## Exercise instructions:
In the entries that follow, repeat exactly the lines from the one that has "(344.35 s to 345.25 s)" through the one that has "[00:00:03.60 to 00:00:04.50]", but omit pictures.

Stored items:

BEGIN

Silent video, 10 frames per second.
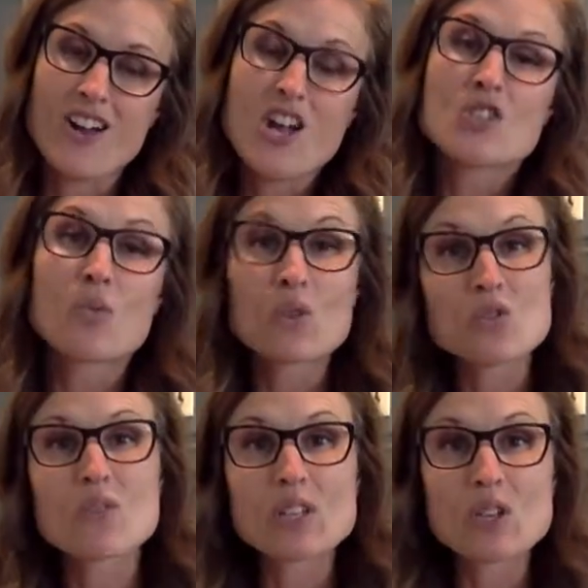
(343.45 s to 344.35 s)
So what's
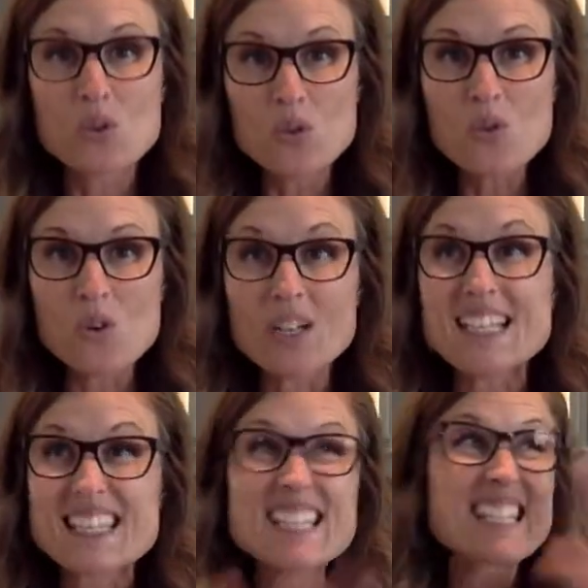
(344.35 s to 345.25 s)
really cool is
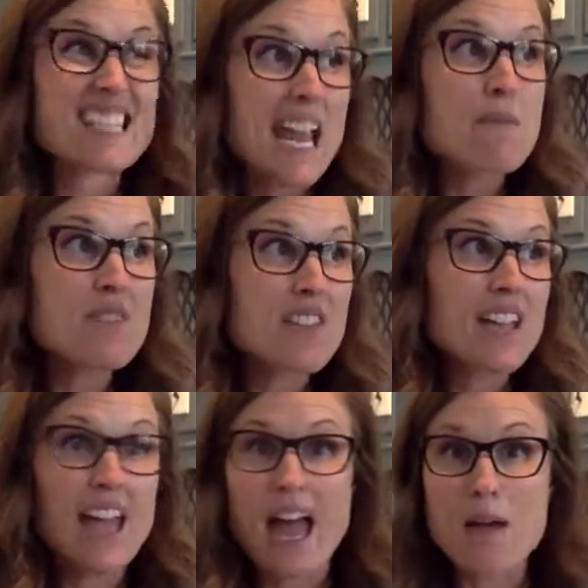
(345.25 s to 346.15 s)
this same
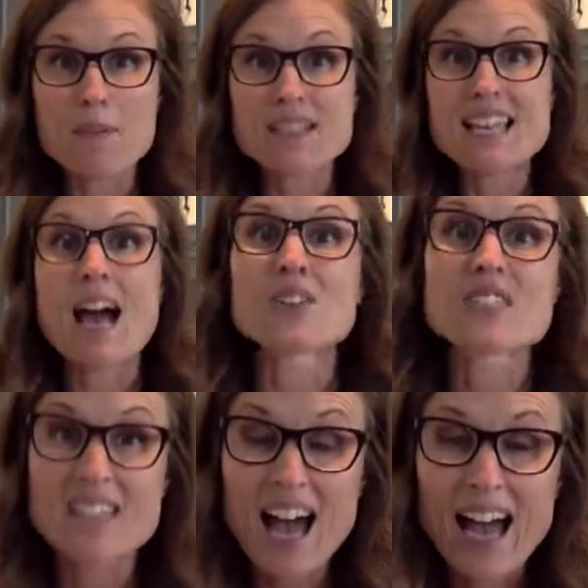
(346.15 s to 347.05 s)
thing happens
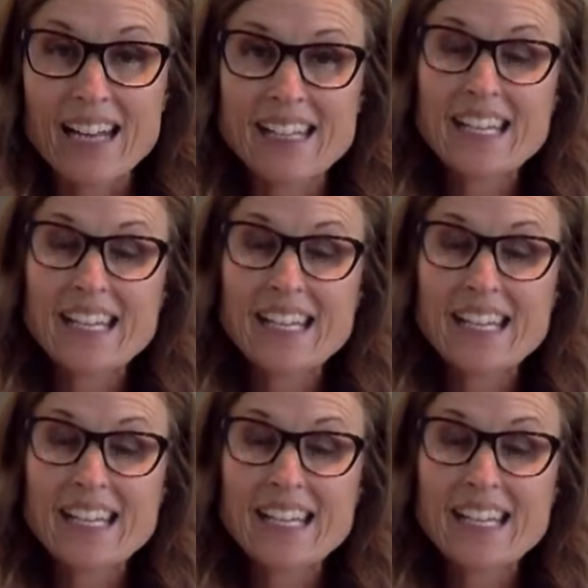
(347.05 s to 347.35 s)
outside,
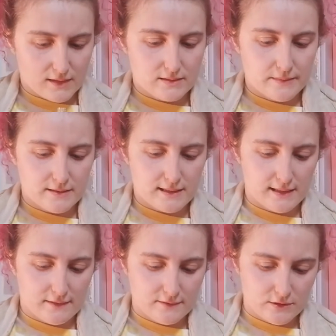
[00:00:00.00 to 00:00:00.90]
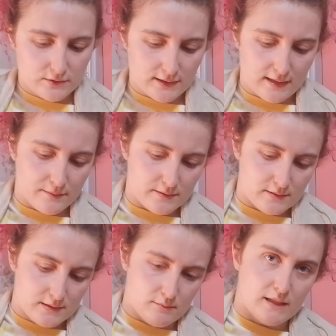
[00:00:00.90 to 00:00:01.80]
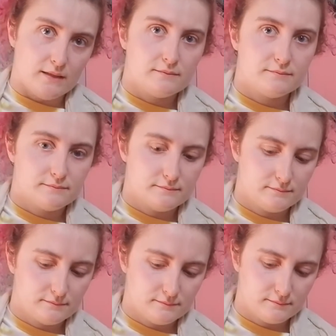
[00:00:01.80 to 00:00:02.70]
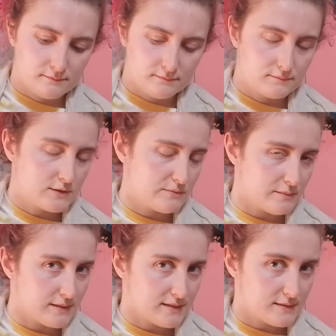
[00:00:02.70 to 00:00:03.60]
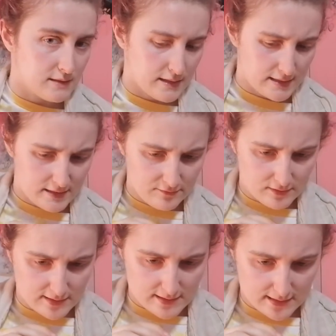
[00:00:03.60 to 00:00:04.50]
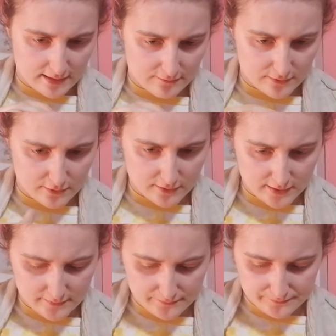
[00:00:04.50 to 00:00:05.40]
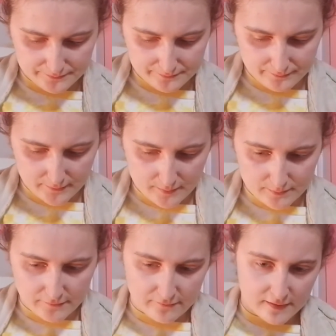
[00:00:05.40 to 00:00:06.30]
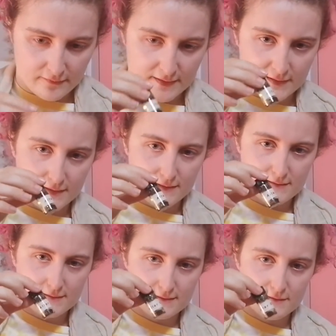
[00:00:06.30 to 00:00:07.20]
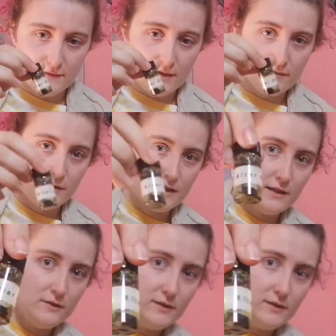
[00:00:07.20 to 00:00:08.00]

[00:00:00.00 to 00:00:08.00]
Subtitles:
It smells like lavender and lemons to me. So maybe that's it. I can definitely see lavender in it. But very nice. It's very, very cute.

END

## Task solution:
(344.35 s to 345.25 s)
really cool is
(345.25 s to 346.15 s)
this same
(346.15 s to 347.05 s)
thing happens
(347.05 s to 347.35 s)
outside,
[00:00:00.00 to 00:00:00.90]
[00:00:00.90 to 00:00:01.80]
[00:00:01.80 to 00:00:02.70]
[00:00:02.70 to 00:00:03.60]
[00:00:03.60 to 00:00:04.50]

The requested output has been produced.